At the same time, they worry a lot. They worry about their daughters, who are approaching their own senior years; they worry about the lingering effects of the one-child policy on the prosperity of the family; they worry about their grandchildren who choose to stay single; they worry about a future where it seems the world is inching towards ever greater conflicts. In their earnest desires, they want their family to live in a future enjoying and continuing to build on life they had, but now are powerless in shaping that future.
I kept thinking of sunsets while I was there. Sunsets are the most magical moments in nature. I remember watching them in red rock-dotted Arizonian deserts, on wave-battered Californian shores, and over the snowed-peaked Cascades in Washington. The sky takes on a million different hues, the landscape dances between a kaleidoscope of lights and shadows, while the dying lights leaving a unique warmth on our cheeks. Everything is changing at every second, as if eons pass between moments. For a long time, it feels the show would last forever until, in a breath, it vanishes into the deep.

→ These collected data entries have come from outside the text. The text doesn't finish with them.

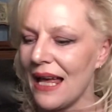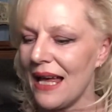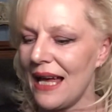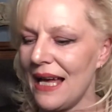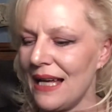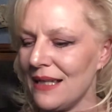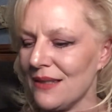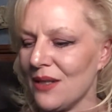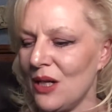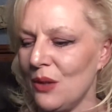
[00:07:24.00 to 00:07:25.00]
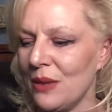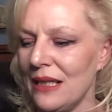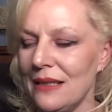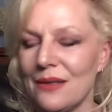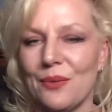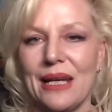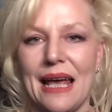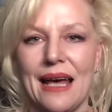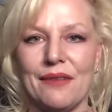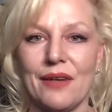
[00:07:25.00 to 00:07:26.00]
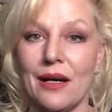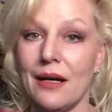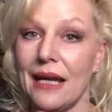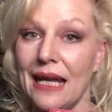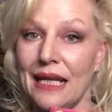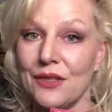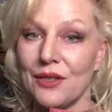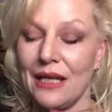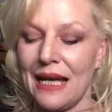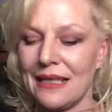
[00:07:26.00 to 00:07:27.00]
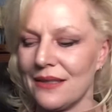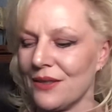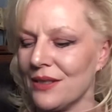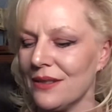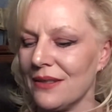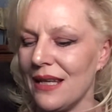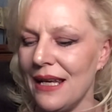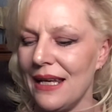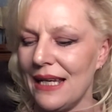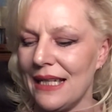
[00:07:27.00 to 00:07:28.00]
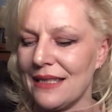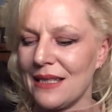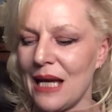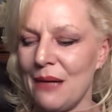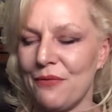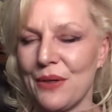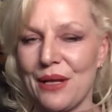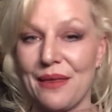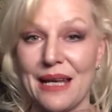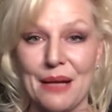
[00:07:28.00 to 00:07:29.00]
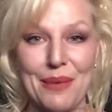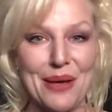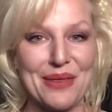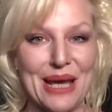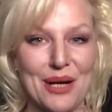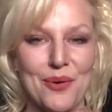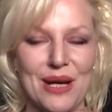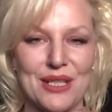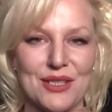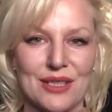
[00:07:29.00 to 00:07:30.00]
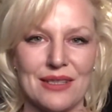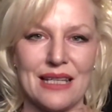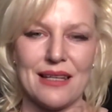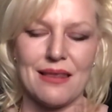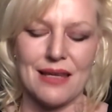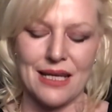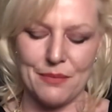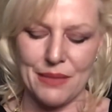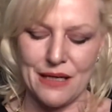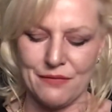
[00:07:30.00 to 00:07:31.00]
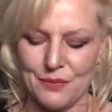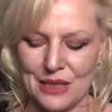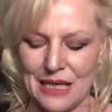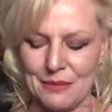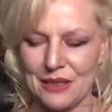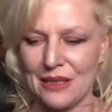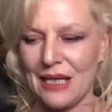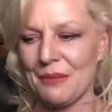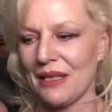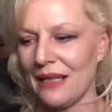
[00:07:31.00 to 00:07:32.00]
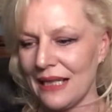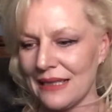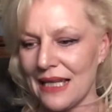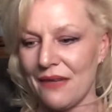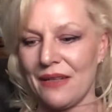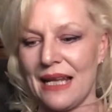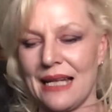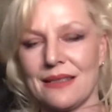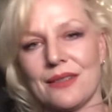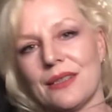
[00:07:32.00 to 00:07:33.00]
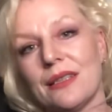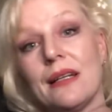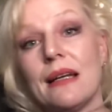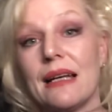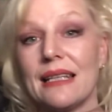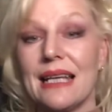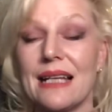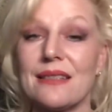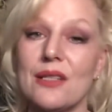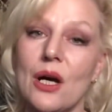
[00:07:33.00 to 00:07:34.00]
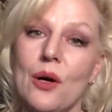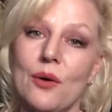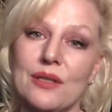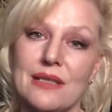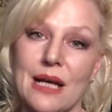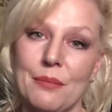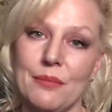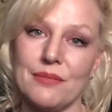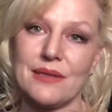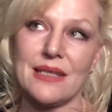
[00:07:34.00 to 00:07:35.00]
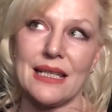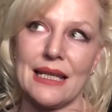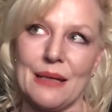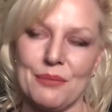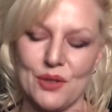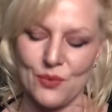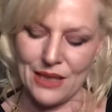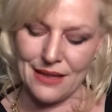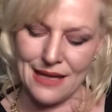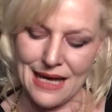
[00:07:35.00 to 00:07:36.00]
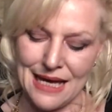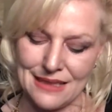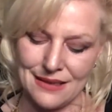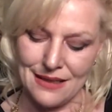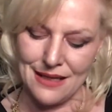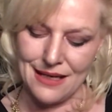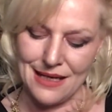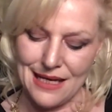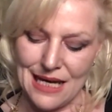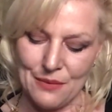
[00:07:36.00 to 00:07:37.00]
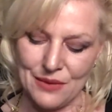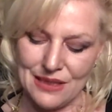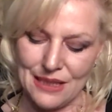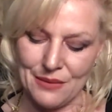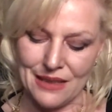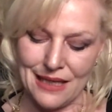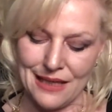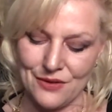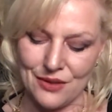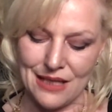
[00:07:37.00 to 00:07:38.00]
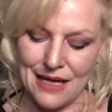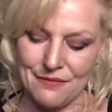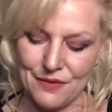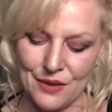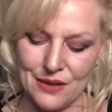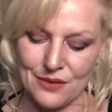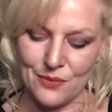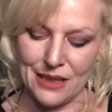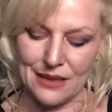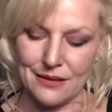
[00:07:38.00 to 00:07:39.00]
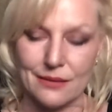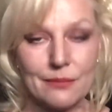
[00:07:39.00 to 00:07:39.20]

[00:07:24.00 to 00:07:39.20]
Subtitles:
as always, we have our angel answers. It's time for you to think about that question that you think about from time to time. You'd like to have an answer, a yes, no, or something in between that. And we'll see what the angels have for you this week.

Grandpa and grandma are watching their own sunsets in motion. They know the end is near. They do not quite know what to make of it, neither do I. Before I said goodbye, they held my hands at the door and looked into my eyes for a long time. Not knowing what to say, I gave each of them a big long hug. Knowing China is not a hug country, I doubt either of them has really hugged anyone their whole life, yet we hugged as if they had been hugging all along.